One of the other features of convergent interviewing is that you are only interested in aspects that either strongly confirm or strongly disconfirm any emerging themes.  All the other stuff in the middle is analytically not especially useful because it is messy, nuanced and we are deluding ourselves if we believe we can make sense of it.  Therefore why take notes on stuff you won't use?Essentially Bob's notion is that in practise, much as we may deny it, when we look back the basis of many of our conclusions and reporting come from the extremes, and that's all we need to record - and convergent interviewing has micro and meta processes that determine what that relatively limited data set is and how to record it.  Those who know Rob Brinkerhoff's Success Case Method and the various modifications suggested by Michael Scriven will recognise the same notions although their own approach implies considerable documentation.

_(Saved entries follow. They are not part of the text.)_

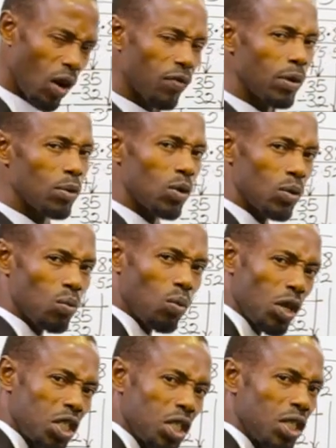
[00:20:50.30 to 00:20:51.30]
comfortable
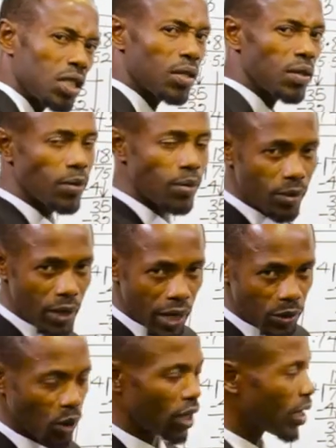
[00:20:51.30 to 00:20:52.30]
watching it,
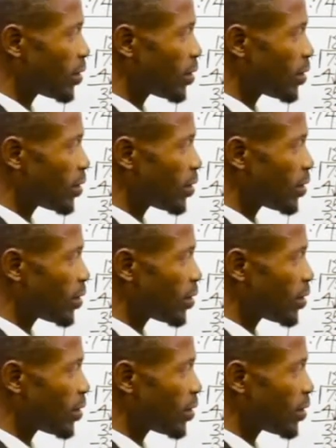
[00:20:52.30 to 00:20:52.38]
enjoyingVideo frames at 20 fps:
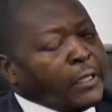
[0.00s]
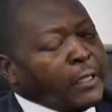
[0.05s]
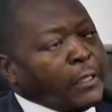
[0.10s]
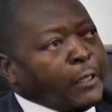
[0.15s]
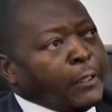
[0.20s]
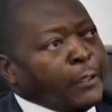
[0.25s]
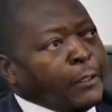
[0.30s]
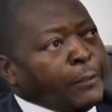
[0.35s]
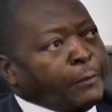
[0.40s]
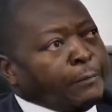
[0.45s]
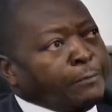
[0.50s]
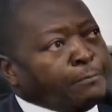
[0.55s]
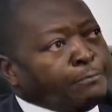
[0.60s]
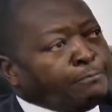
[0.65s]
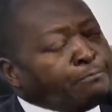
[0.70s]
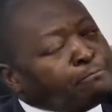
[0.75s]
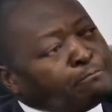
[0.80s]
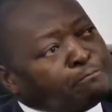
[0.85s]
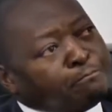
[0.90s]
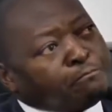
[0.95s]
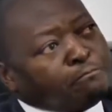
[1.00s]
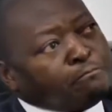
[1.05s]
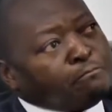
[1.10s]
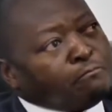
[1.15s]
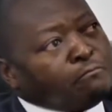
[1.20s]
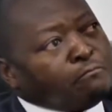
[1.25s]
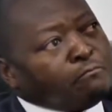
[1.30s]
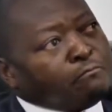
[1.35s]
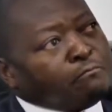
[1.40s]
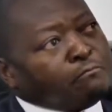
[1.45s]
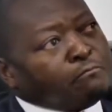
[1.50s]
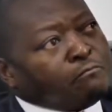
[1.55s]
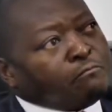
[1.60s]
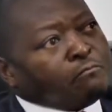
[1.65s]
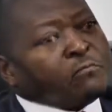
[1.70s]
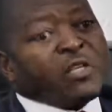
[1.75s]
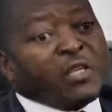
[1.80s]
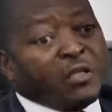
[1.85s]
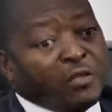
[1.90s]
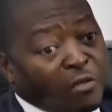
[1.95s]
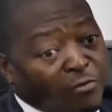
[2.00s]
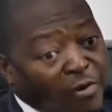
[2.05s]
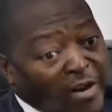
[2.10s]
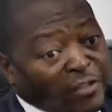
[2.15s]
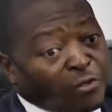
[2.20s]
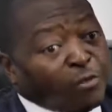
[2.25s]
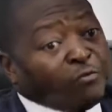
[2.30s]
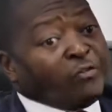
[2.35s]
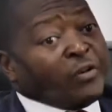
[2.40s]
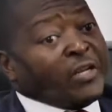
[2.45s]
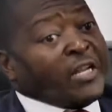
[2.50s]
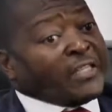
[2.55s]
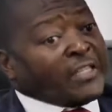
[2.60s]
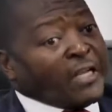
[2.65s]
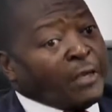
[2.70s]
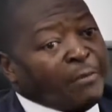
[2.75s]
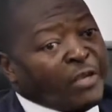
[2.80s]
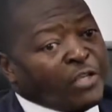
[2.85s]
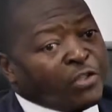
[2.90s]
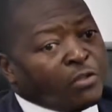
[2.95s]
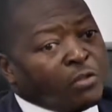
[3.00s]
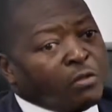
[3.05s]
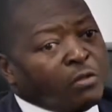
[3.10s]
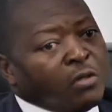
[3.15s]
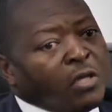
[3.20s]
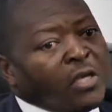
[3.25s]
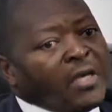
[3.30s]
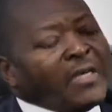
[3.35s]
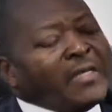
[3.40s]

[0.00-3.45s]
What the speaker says: the right of way that I mentioned.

If you want to know more about convergent interviewing, go to Bob Dick's web site :

http://www.aral.com.au/resources/iview.html

Patricia Rogers's picture
Patricia Rogers

Another suggestion, from @developmentWorx, is the C-Pen.  

"The C-Pen will highlight any text (hand written and typed) and instantly insert the text in applications such as Word as if you would have typed it yourself using the keyboard. This means that one can specifically highlight a text from a physical document, book, magazine, just about anywhere and the text will be transferred into the electronic document. This is great for extracting quotes without having to type the quotes directly."